Decades of review and study have led to a consensus in the veterinary and animal welfare communities with respect to the safest and most humane method of animal euthanasia. That method is an anesthetic-only procedure involving an overdose of the barbiturate sodium pentobarbital.
(115) Experts on both sides of the lethal injection controversy agree that a barbiturate, given in the dosage used in most states' lethal injection protocols, would reliably cause death--just as it does in animal euthanasia. (116) The crucial difference between the three-drug procedure used in lethal injections in humans and the anesthetic-only procedure used in animal euthanasia is the absence of the second and third drugs in the latter procedure.
Not only does the Humane Society agree with the AVMA that the anesthetic-only procedure is the preferred method for animal euthanasia, but it expressly condemns the use of curariform drugs like the one used in human lethal injections.

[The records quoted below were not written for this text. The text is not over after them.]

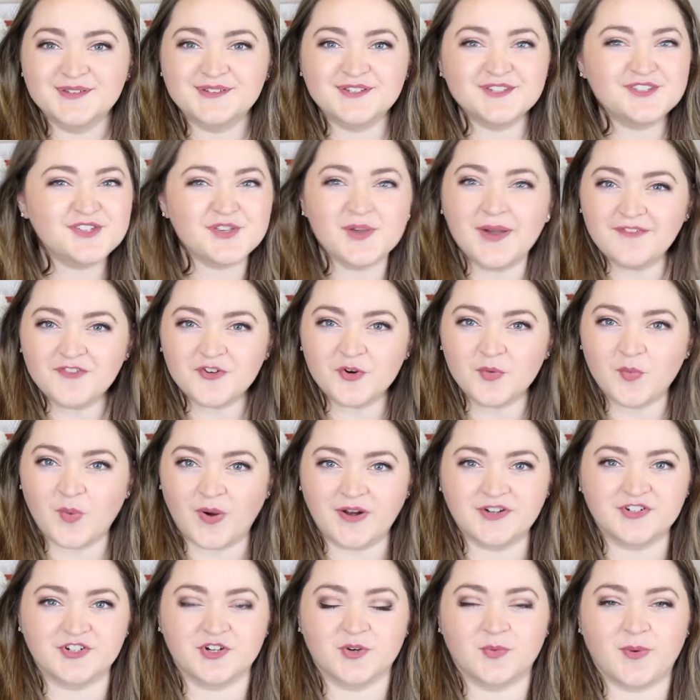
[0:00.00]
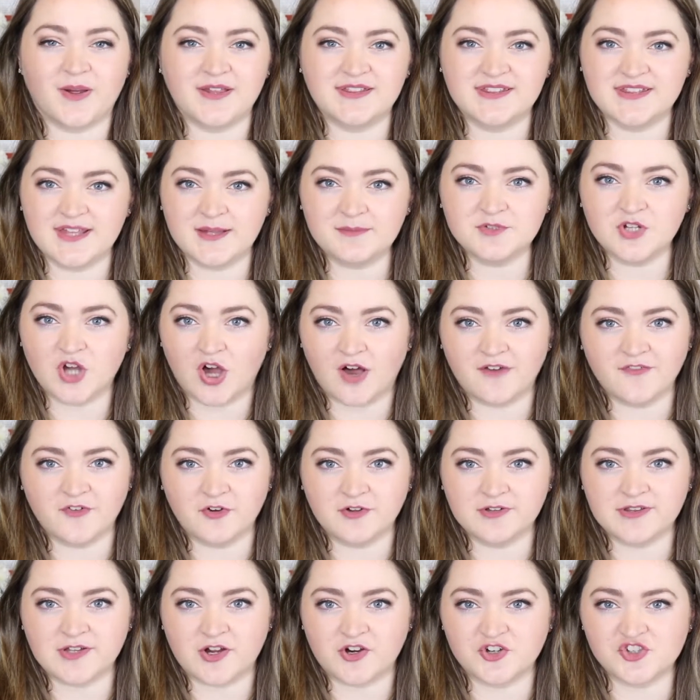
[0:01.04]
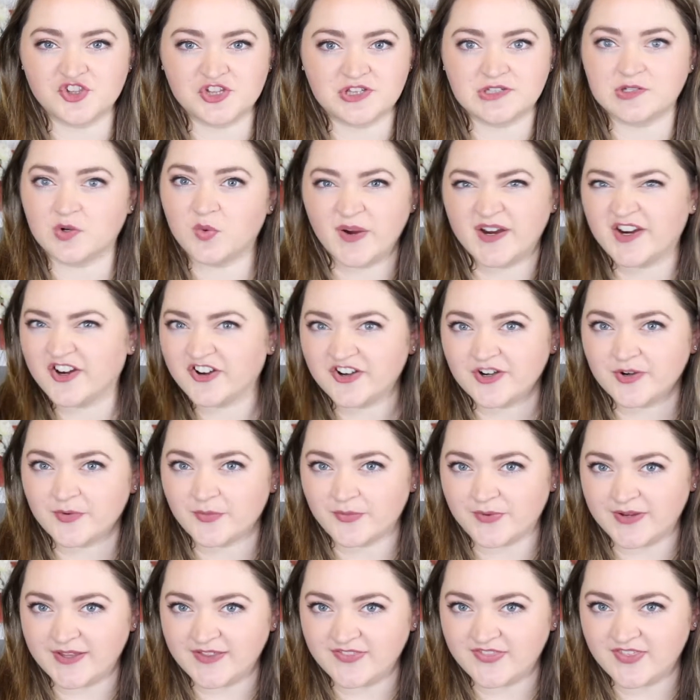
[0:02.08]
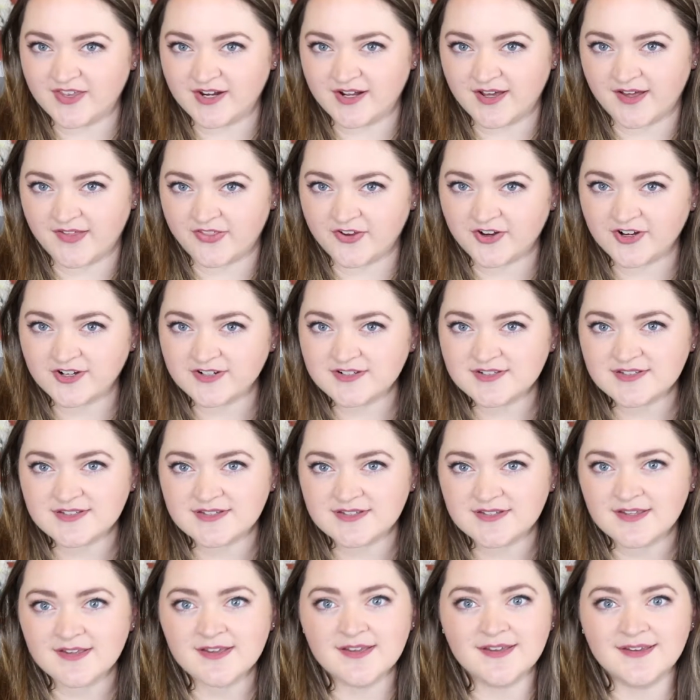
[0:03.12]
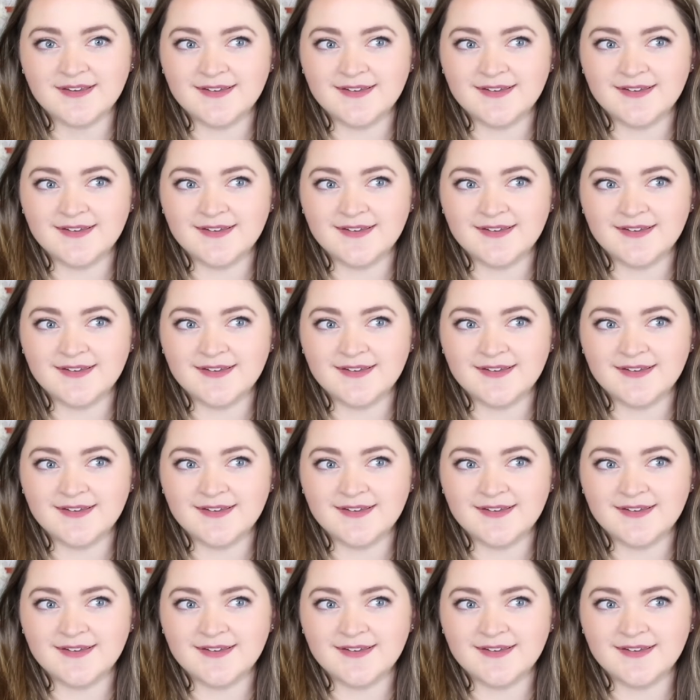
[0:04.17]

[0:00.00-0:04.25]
do you ever wonder why some novels are just quicker to read than others?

The testimony of veterinarians shows that the actual day-to-day euthanasia practices conform to the guidelines established by the Humane Society and the AVMA, and that neuromuscular blocking agents have no place in animal euthanasia. (129) A review of lethal injection litigation throughout the country did not yield a single instance of a veterinarian testifying that the use of such a drug is an accepted component of any animal euthanasia procedure.
Even more striking than the fact that veterinary professionals condemn the use of curariform drugs in the euthanasia process is that, as discussed in Part III, the use of such drugs in animal euthanasia is actually illegal in many states that nevertheless continue to use them in human lethal injections.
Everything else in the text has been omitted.